• **EXERCISE OBJECTIVE**
Exact retyping of the data: please keep every word and drop each picture.

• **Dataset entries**
# # # # # # #
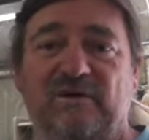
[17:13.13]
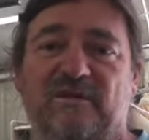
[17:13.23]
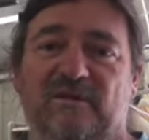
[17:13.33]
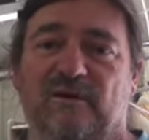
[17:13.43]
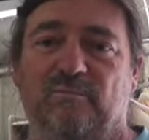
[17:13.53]

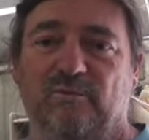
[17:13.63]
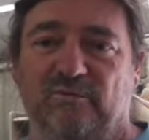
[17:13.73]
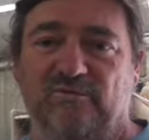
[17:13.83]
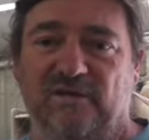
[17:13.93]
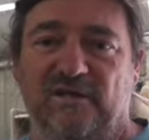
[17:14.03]
and then I'll
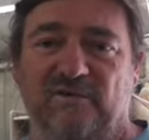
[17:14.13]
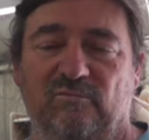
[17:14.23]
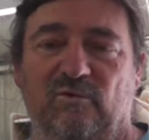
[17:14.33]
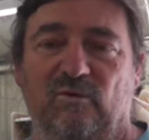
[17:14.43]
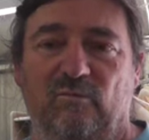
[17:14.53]
put the
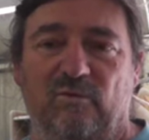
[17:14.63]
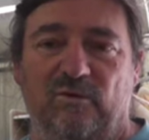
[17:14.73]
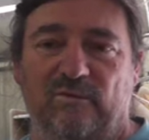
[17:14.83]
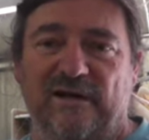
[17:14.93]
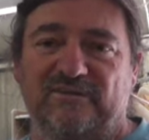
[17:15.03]
warm
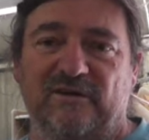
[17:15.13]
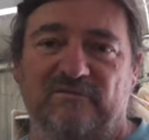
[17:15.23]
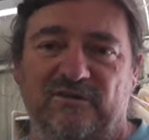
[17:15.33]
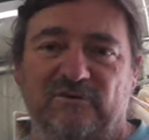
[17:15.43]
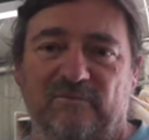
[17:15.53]
water wax over
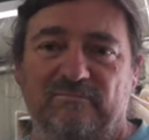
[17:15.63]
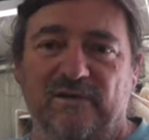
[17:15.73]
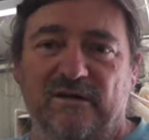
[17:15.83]
the top.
# # # # # # #
• **WRITTEN ANSWER**
[17:13.13]
[17:13.23]
[17:13.33]
[17:13.43]
[17:13.53]

[17:13.63]
[17:13.73]
[17:13.83]
[17:13.93]
[17:14.03]
and then I'll
[17:14.13]
[17:14.23]
[17:14.33]
[17:14.43]
[17:14.53]
put the
[17:14.63]
[17:14.73]
[17:14.83]
[17:14.93]
[17:15.03]
warm
[17:15.13]
[17:15.23]
[17:15.33]
[17:15.43]
[17:15.53]
water wax over
[17:15.63]
[17:15.73]
[17:15.83]
the top.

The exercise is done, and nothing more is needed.